Industry, Community, and Social Change: Brief Reflections on the Impact of Infrastructure Development in the U.S.-Mexico Borderlands

This short essay is a spiritual sequel to a post I wrote for the blog in February 2015, adapted from a conference paper about infrastructure, economic development, and state formation presented at a meeting of the WHA. -MK

The implementation of new infrastructure technologies in the late nineteenth and early twentieth centuries had a profound impact on society in the U.S.-Mexico borderlands. The desire to improve the mobility of goods and people conflicted with desires to control who could be considered part of the towns and settlements that appeared around mining operations. It is a history that informs many contemporary political discussions about the border, foreshadowing future problems that can emerge from state and national governments hostile to diversity.

The growth in national rail networks linked once remote regions together and greatly reduced travel times. Sam Truett describes how the desire for access to copper reserves in Sonora drove economic expansion, which was facilitated by the arrival of new iron pathways. Whereas entrepreneurs had long lacked access to mineral resources due to the high cost of extraction and transport no longer faced such an insurmountable, railroads changed this condition. In Nacozari, Sonora, the U.S. firm Phelps, Dodge and Company expanded copper operations and connected the town to its burgeoning transportation network. Despite environmental challenges, corporate managers and engineers were more concerned with growth that fit within the parameters of the “regional empire” being built by Phelps Dodge.

Examining social change and racial division, Katherine Benton Cohen’s work on the creation of a “white man’s camp” in Bisbee, Arizona is a key example of the role of infrastructure development in the borderlands. She notes that whereas whites had tended to assimilate into Mexican cultural norms in the region in the mid-1800s, this gradually changed. The growth in Anglo migration, in conjunction with the removal of hostile Indian communities in 1886 undermined previous social dynamics. Phelps Dodge also had a hand in this process as they expanded mining operations and developed labor hierarchies that inscribed different racialized ideas onto the local community. A dual wage system for workers favored whites and rendered Mexican labor as “inferior” by paying them a lower rate. By the late 1800s, in Bisbee, Phelps Dodge had been the town’s largest employer and had used socially divisive labor hierarchies to its advantage. Company managers forged paternalistic practices through the construction of schools and development of other social services for whites, placing these activities under the guise of “modernizing” the community.
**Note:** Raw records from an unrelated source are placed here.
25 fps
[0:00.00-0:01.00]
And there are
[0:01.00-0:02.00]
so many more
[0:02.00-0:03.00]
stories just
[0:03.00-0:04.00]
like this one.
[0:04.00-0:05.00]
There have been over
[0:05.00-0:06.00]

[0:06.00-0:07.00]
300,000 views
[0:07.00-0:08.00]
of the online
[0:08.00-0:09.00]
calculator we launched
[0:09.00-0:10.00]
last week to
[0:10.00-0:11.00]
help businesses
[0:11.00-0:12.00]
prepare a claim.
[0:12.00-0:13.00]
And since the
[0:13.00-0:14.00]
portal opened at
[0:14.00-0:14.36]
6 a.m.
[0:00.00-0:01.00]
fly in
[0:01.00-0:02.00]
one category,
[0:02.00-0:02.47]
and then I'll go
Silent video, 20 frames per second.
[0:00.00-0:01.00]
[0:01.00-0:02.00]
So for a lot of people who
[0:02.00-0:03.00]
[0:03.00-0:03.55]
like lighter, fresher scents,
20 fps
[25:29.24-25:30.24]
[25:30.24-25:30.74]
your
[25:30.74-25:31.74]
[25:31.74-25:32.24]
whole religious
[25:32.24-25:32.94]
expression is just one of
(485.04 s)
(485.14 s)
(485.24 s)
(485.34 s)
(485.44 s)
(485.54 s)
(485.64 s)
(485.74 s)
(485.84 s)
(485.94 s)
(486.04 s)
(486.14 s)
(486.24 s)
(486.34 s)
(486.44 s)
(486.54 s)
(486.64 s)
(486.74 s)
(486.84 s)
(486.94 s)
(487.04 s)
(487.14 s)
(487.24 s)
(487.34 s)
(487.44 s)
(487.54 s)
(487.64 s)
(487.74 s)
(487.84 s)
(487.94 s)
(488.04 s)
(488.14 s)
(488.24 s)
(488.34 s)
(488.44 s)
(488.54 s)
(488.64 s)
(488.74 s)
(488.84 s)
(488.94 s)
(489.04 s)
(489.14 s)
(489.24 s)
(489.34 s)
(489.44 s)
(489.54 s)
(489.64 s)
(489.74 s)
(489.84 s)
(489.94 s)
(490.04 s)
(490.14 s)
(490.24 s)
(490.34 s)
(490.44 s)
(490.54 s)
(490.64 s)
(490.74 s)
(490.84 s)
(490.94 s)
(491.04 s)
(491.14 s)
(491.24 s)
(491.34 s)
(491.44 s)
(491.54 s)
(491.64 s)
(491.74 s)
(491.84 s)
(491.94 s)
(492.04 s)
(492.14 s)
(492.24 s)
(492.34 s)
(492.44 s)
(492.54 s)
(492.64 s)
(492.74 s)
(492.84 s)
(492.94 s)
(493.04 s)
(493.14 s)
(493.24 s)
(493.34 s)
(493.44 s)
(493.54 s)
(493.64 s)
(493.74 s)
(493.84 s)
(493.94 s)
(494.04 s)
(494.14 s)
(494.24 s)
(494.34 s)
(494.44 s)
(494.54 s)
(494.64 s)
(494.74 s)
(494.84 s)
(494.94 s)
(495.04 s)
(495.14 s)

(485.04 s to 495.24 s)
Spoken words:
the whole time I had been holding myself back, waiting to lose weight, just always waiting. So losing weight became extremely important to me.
Benton Cohen’s research parallels Truett’s work on Cananea, Sonora, where Phelps Dodge representatives imported “American-styles” of living, going so far as shipping pre-fabricated homes from Los Angeles for Anglo residents. Both authors note how these architectural norms reinforced notions of racial inferiority as the company constructed smaller, cruder dwellings for Mexicans. In many respects, industrialization and urbanization brought new social pressures as local elites sought to inscribe a tiered notion of status not only in people’s pay, but also in the spaces where they lived. The idea of “America” championed by Phelps Dodge and others sought to reinforce these uneven relationships among Anglos, Mexicans, and other participants in the industrializing project that transformed the frontier into the border.

Miguel Tinker Salas approaches the question of border society and infrastructure development from the perspective of Mexico. He attempts to bridge the scholarly divide by drawing transnational connections between Arizona and Sonora as a Latin Americanist scholar studying the borderlands. Tinker Salas discusses the motivations for railroad construction among contemporary Sonorans, who saw the technology as an “instrument of progress.” He finds that local elites’ embrace of this new form of transportation went beyond economic calculations and included a socio-cultural impetus. Since railroads represented a modernizing project with substantive transformative aspects, Sonorans hoped the technology could allow their state to assert itself vis-à-vis regional economic competitors in the United States.

By the early twentieth century, government officials and popular opinion among whites, especially during the Great Depression, turned against the on-going demographic changes that greater mobility had afforded the borderlands. In response to the country’s economic crisis, state governments and federal authorities began rounding up and deporting Mexican immigrants, as well as U.S. citizens of Mexican descent. These openly racist program, which Francisco Balderrama and Raymond Rodriguez study, merged with policing practices to become an infrastructure of deportation that affected thousands of families across the region. Its dire consequences left a lasting impact on the country’s history, while also harkening to present-day concerns around hostility to the Dreamers and millions of other undocumented residents of the United States. The past has shown that officials have been willing to adapt existing infrastructure and policy norms in order to carry out government orders to identify and persecute whole communities.

The study of infrastructure transformation in the nineteenth and early twentieth-century borderlands uncovers a complex history that incorporates the significance of modernization alongside compelling critiques related to notions of “progress.” Transportation technologies played an integral role as railroads facilitated the flow of people and goods across the region. The history of the U.S.-Mexico borderlands represents a useful tool to better understand the role of industrial development. These processes are fraught with socio-political challenges and unfulfilled economic promises, but also speak to the robust character of exchange, as millions of individuals on both sides of the international boundary interact with one another and influence broad trends of identity production.